---------- Given records

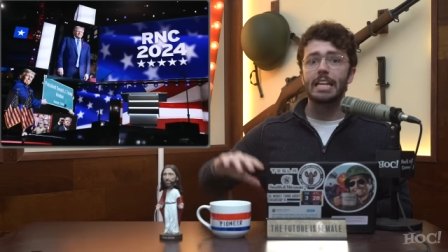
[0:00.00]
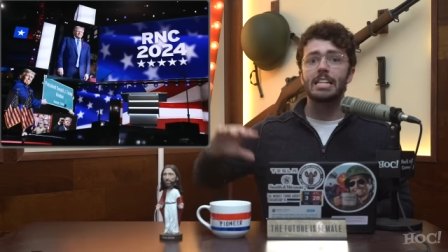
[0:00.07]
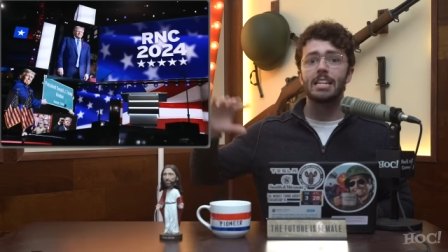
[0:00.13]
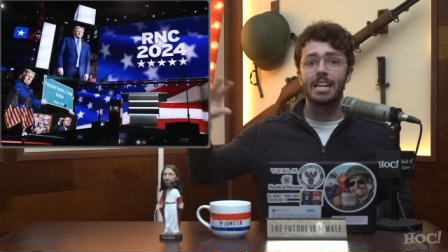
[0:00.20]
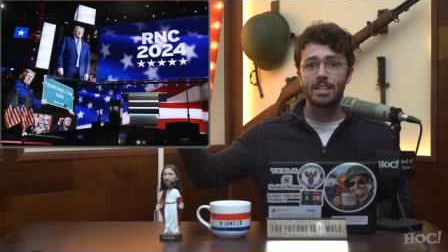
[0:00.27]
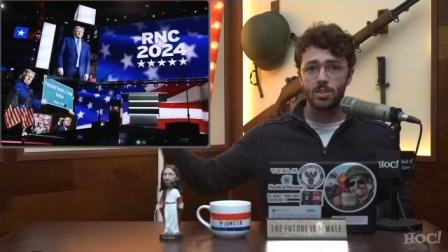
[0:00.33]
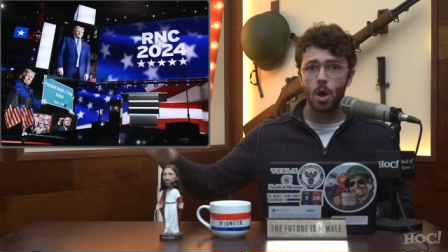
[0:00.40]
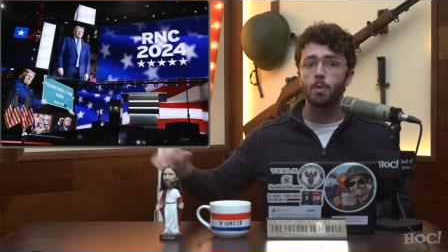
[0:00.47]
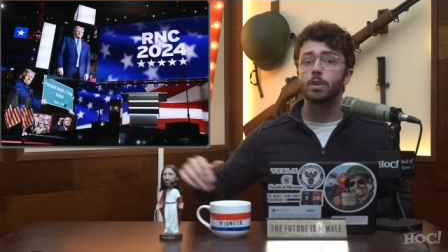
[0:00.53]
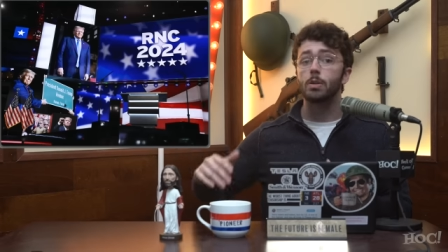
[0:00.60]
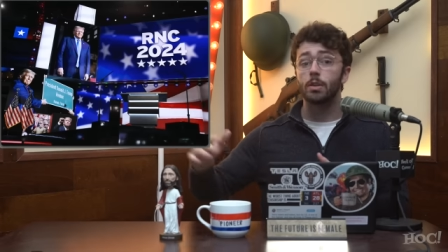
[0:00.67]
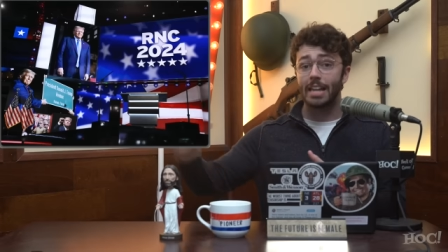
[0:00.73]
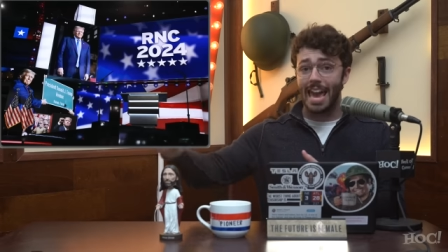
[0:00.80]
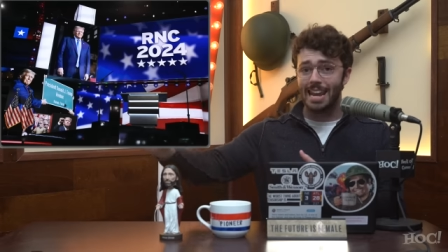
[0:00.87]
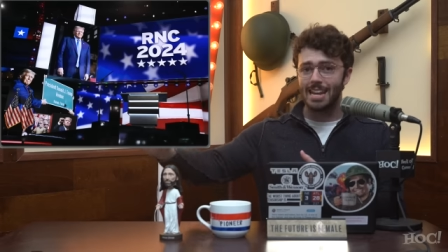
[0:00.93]
into his own. You
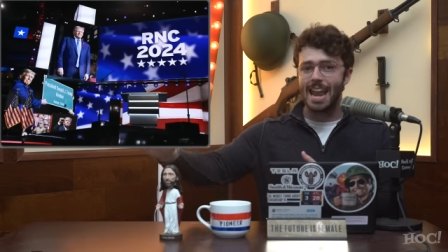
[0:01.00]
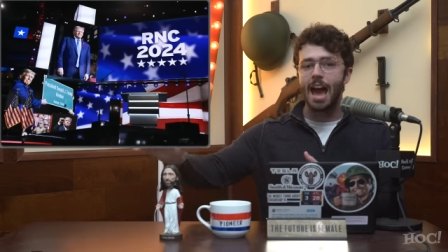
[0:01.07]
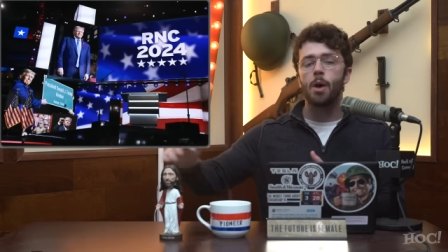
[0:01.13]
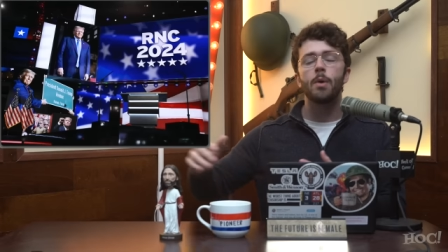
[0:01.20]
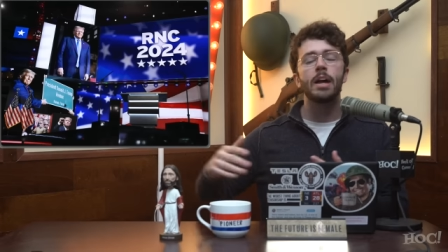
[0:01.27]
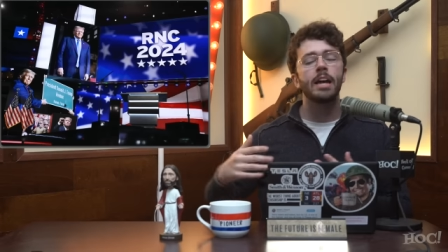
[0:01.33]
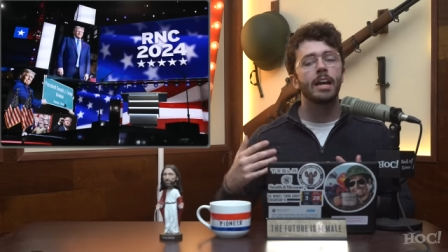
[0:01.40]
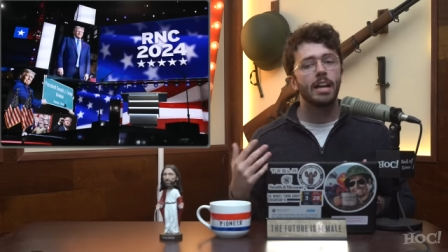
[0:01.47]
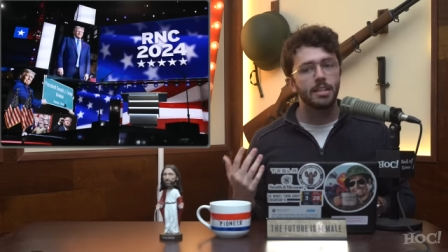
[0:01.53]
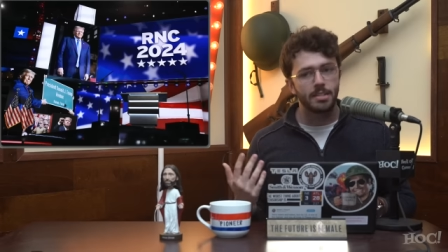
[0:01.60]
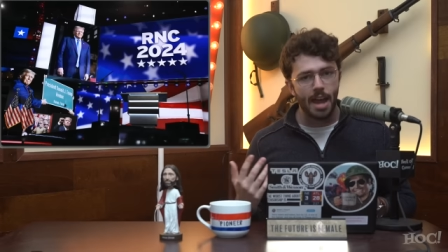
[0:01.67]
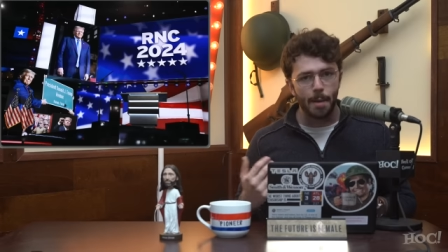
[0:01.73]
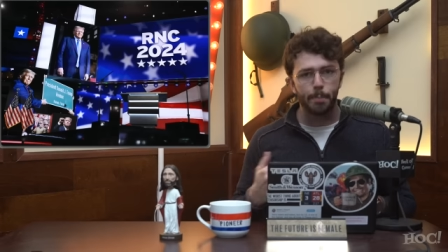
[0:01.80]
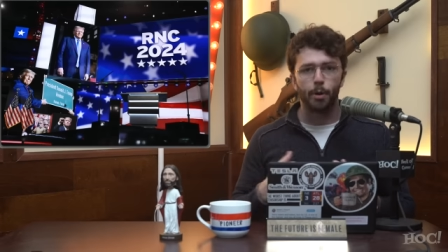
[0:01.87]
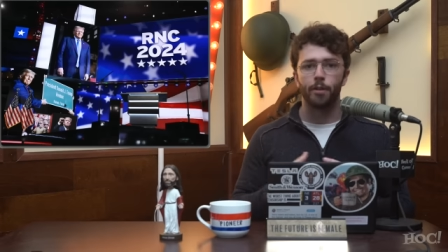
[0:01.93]
look at it now, it's
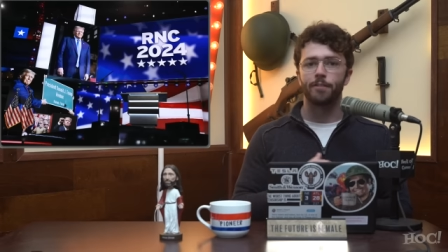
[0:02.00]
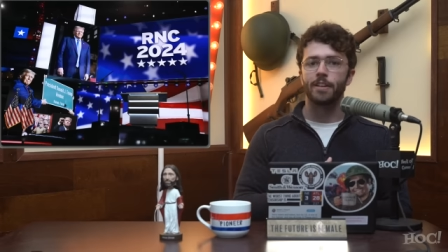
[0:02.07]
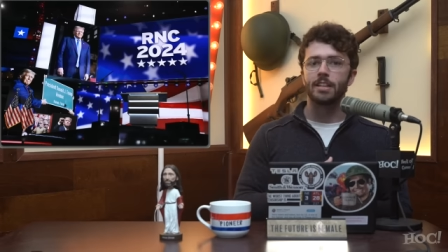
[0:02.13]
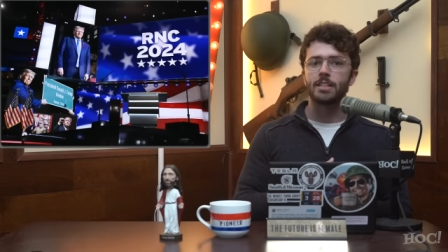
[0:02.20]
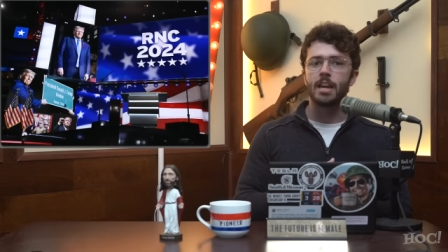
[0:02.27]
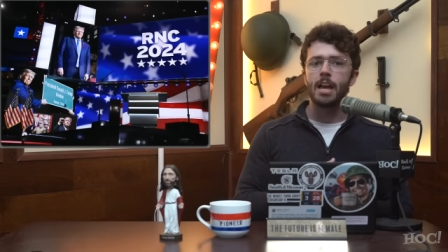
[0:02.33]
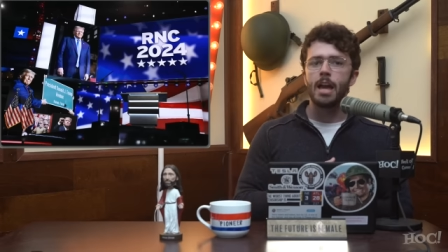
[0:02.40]
not perfect,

--------------------

### [Try it]
Without including any picture, retype the entries exactly.

### [Result of this exercise]
[0:00.00]
[0:00.07]
[0:00.13]
[0:00.20]
[0:00.27]
[0:00.33]
[0:00.40]
[0:00.47]
[0:00.53]
[0:00.60]
[0:00.67]
[0:00.73]
[0:00.80]
[0:00.87]
[0:00.93]
into his own. You
[0:01.00]
[0:01.07]
[0:01.13]
[0:01.20]
[0:01.27]
[0:01.33]
[0:01.40]
[0:01.47]
[0:01.53]
[0:01.60]
[0:01.67]
[0:01.73]
[0:01.80]
[0:01.87]
[0:01.93]
look at it now, it's
[0:02.00]
[0:02.07]
[0:02.13]
[0:02.20]
[0:02.27]
[0:02.33]
[0:02.40]
not perfect,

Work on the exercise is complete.